Mis expectativas eran muy altas en esta inesperada continuación de la película que allá por 2016 llegó como una de las comedias mexicanas que salió bien librada por su reparto, lo divertida y el factor emotivo de una “familia” muy particular, y es que pese a tener de vuelta a los actores principales (un lujo ver a Héctor Bonilla) y sumarse los primeros actores Angélica María, Tina Romero y José Carlos Ruiz, la historia se siente muy forzada, superficial y con un humor muy plano, no permitiendo que destaquen los personajes ni mucho menos la trama, dejando la temporada navideña como un pretexto para tener esta continuación.

“Una navidad no tan padre”, secuela de “Un padre no tan padre” nos trae de vuelta a Don Servando y su extensa familia hippie, quienes viajan a la playa para pasar la Navidad con la tía de Alma, esposa de su hijo, Doña Alicia, una exigente mujer mayor que se convierte en la némesis definitiva de Don Servando.
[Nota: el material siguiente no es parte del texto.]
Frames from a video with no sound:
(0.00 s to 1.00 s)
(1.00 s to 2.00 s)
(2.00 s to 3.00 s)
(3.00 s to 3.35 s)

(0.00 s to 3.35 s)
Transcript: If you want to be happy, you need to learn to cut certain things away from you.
Cuando se cuestione su posición en la familia, no se detendrá ante nada para demostrar que Alicia es una persona horrible que solo ve por sí misma… aunque eso signifique arruinar la Navidad para todos.
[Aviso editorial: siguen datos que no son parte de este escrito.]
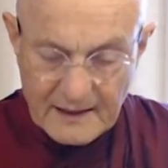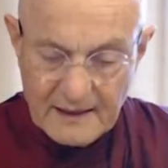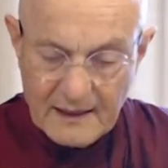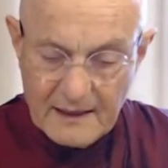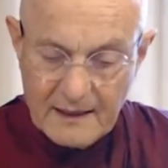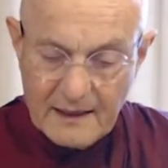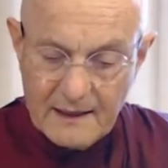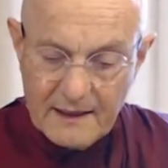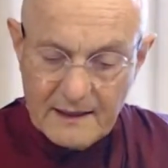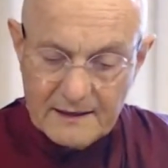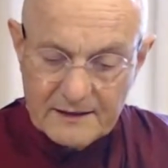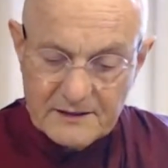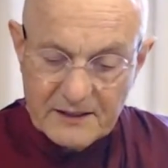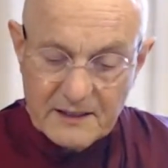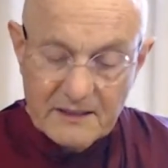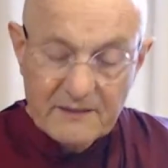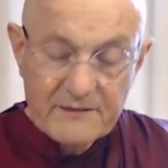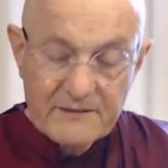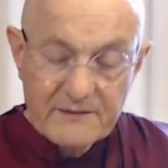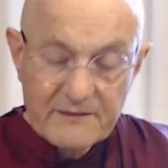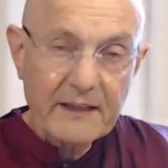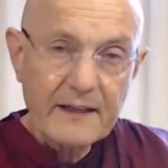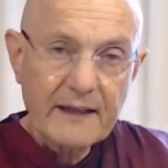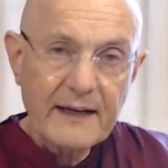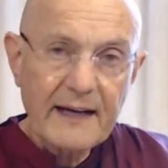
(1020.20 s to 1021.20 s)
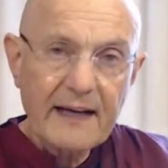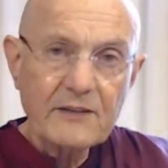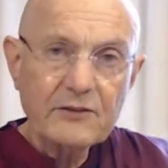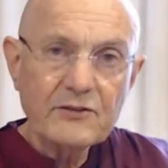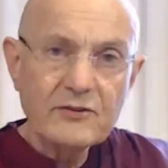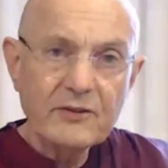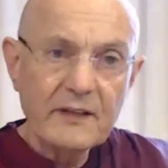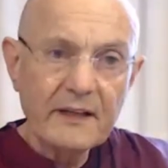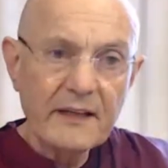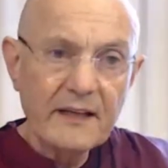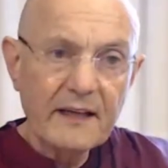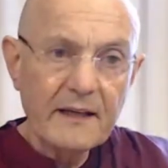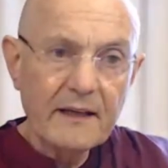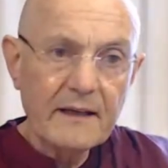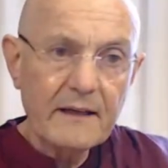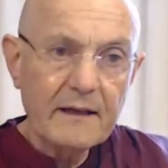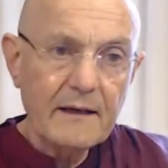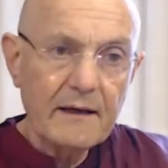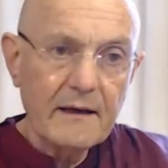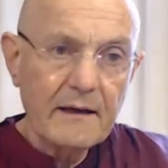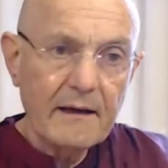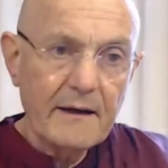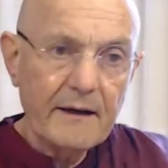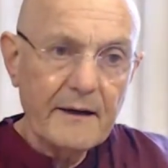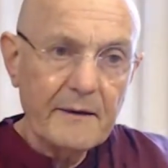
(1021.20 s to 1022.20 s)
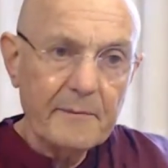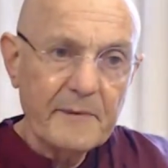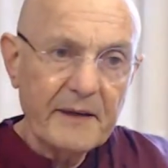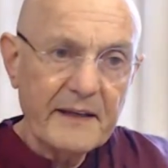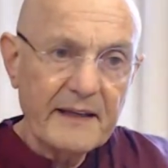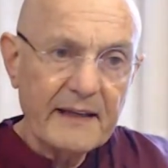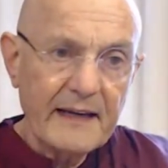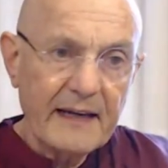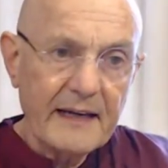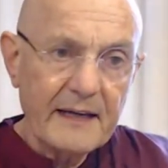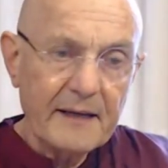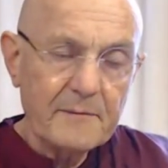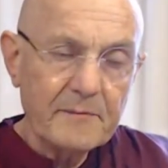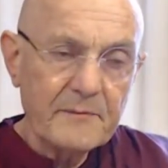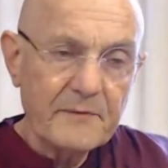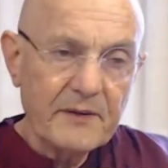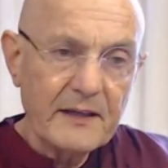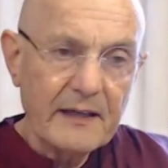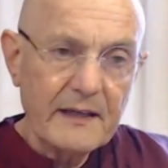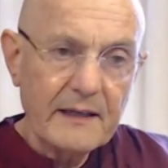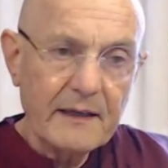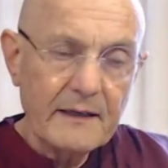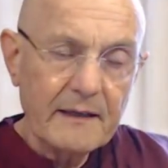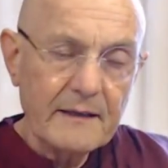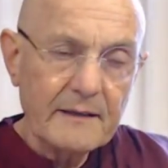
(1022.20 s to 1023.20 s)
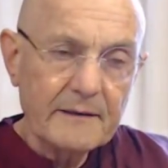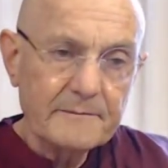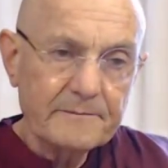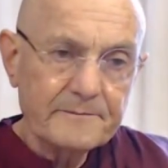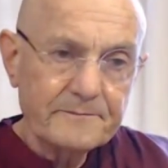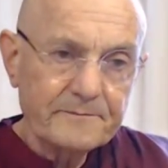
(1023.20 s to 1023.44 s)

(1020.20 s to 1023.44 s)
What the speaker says: Jivaka actually became the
Tener de vuelta a Héctor Bonilla es un verdadero agasajo, en especial con este personaje de un viejito cascarrabias al que nada le parece y siempre quiere que se haga lo que dicta su santa voluntad, pero lamentablemente su vocabulario, en el que abusa de las groserías, se siente incómodo y como tal la historia no tiene la fuerza que esperamos, más al contar con varias subtramas de los demás personajes interpretados por Benny Ibarra, Jacqueline Bracamontes, Renata Notni, Juan Pablo de Santiago, Daniel Martínez, Tim Ross, Eduardo Tanus, Tina French, entre otros, dejando un ligero aire de poca química entre ellos, porque si bien son una familia creada por azares del destino, no tienen una conexión contagiosa.

Eso sí, se agradece el intro con las figuras de cartón que nos relatan la historia de la primera película, y toda la secuencia final, la cual es muy cliché pero brinda lo que nos hubiera gustado ver desde el inicio: emotividad, además la película es inclusiva al presentar una pareja gay que adopta a un niño y esto es visto como algo muy normal por parte del duelo generacional que aquí se tiene entre adultos y jóvenes.